Q: As technology is constantly changing. How do you train basic users at the same time with those who are already advanced?
It’s tricky. There has to be a clever overlay of both. One of the strategies I was designing recently was an exploration of the modern workplace as a theme and a campaign. And “exploring” meant different things to different people.
At the least savvy end, exploring was, “Would you like to understand how you could share with a link?”. Exploring at a more complex or mid-range might be, “Do you know how to surface a Team notebook shared from Teams into your OneNote full application?” Or, consider trying other apps like Sway, Forms or creating a Flow.
There’s a clever blend you require allowing people to explore at varying levels increasing value across the suite of tools. You need to offer exploration that’s available to meet all levels and offer people the chance to dip in and out when they have the appetite.
Who should own the process of change management in Microsoft 365?
Q: Who should own the change management process?
The key stakeholders are communications, learning, and middle or upper management. You need their permission to get their people to attend sessions and have the time or opportunity to adopt new skills or tools.
You really have to understand the needs and work with different levels of the business, channels and departments to get all of them involved in the journey and work with them finding new ways to improve, innovate and solve problems or add value.
Q: What’s the typical ROI of change management?
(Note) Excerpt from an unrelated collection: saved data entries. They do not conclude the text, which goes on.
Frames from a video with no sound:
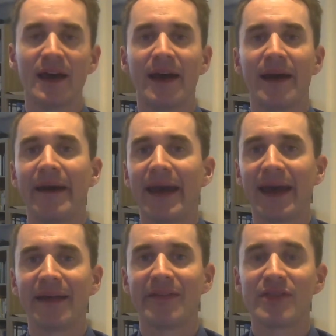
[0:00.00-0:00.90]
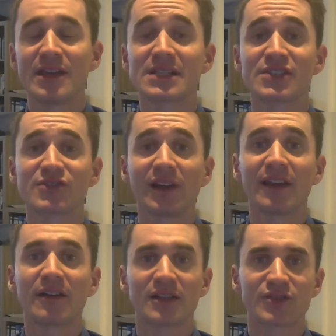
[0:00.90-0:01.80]
And this is really
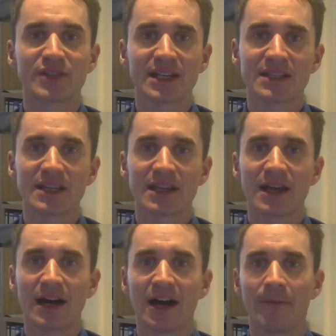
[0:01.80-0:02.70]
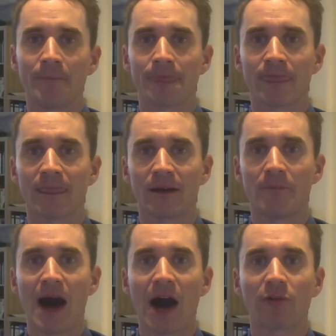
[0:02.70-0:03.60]
contradicting
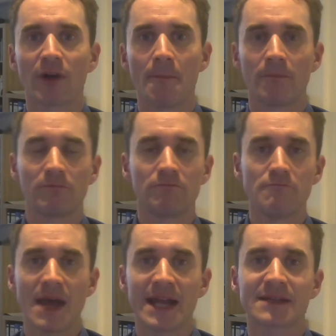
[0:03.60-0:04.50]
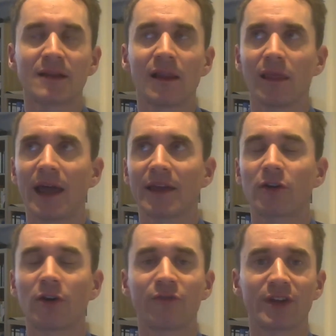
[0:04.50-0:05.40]
our mental
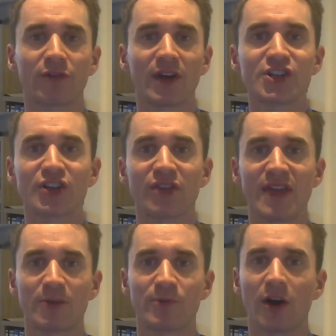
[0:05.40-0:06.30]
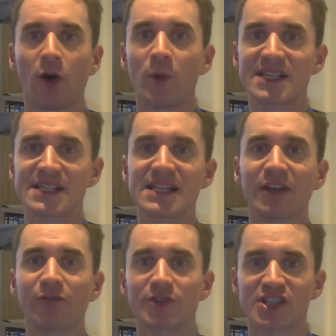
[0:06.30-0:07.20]
configuration, that we are always seeking
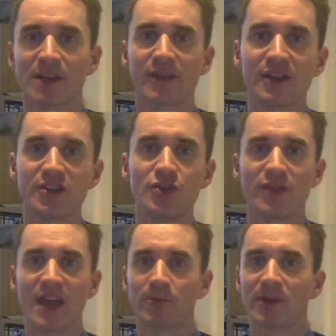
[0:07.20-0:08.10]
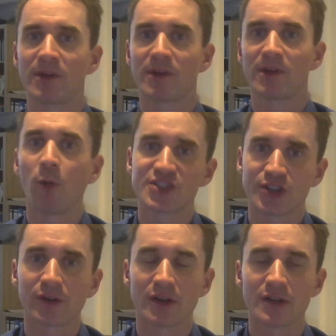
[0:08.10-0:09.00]
for something new, that we are
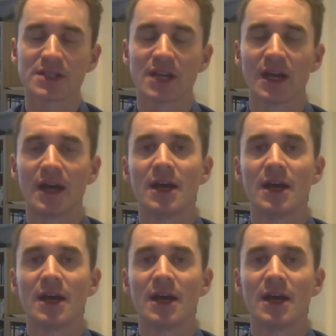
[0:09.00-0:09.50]
always curious.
What are the benchmarks of success?
It’s partly about increasing productivity or efficiency. But it’s also about staff satisfaction. There are processes that you can automate, along with simply increasing knowledge and strengthening capability can really drive efficiency.
But I think a bigger impact is staff satisfaction. And that flows into retention and turnover. If you really think about hiring staff, and trying to attract great talent, if you have great tools that can lead to more success here.
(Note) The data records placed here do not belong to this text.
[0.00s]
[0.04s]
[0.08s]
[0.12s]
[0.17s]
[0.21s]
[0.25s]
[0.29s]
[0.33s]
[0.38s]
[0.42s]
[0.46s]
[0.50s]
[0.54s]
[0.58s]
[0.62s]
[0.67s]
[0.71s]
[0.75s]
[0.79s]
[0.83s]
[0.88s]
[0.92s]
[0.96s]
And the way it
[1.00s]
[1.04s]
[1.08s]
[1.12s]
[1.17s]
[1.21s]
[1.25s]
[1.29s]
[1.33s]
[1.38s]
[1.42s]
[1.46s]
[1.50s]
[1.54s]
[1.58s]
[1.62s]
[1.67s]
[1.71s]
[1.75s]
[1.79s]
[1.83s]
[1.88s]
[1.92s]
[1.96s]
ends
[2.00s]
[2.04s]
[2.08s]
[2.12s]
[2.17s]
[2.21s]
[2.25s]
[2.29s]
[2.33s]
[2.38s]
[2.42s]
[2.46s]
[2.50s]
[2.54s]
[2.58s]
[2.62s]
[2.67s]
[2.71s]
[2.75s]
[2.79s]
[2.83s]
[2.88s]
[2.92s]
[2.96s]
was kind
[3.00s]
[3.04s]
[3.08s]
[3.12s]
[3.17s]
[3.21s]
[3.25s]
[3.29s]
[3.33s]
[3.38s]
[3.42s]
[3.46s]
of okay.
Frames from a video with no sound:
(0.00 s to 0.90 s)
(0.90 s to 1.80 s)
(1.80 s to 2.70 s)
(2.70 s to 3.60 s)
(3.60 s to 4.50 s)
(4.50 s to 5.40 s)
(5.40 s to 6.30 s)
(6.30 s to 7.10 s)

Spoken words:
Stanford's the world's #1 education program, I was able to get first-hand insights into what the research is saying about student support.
Particularly as younger generations come into the workforce, they’re going to start to look for an organization that has a great, strong tool-set to enable them to be at the forefront in their industry.
If people have great tools and strong foundation, with the tools removing barriers and making their day-to-day job easier, then they are simply happier at work.
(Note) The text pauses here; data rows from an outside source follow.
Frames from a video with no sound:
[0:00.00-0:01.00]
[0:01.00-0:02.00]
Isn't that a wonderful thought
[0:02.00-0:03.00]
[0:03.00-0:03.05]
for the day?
5 steps to successful change management
Along with core methodology, there are five things I feel important to ensure a part of a program to be successful.
The budget is crucial for success. An organization has to be willing to see the value in allocating time and money to allowing its staff to upskill and improve their skills.
2. Diver deeper
It shouldn’t be about getting staff to attend training sessions. But more about workshopping and diving deep into departments so they can get support on the tools they need in their area, how to use them and what their area can really use to innovate and be productive.
Strong communication campaigns, with key messaging, as opposed to just updates, can really improve the way you frame it. Align messaging to organisation strategy and develop a journey as an organisation, but also for the roles and departments within it.
4. Strategic vision
Aligning the change with a strategic vision of where you’re heading and how you’re moving forward and modernizing is vital. Because change management in Microsoft 365, and overall, is all about people, not the tools.
It’s really important to have leadership drive a culture where it’s okay to fail. I really love this expression of FAIL stands for First Attempt in Learning. So, creating a culture where it’s okay to try things and stuff up, because that’s how we grow and embed new behavior.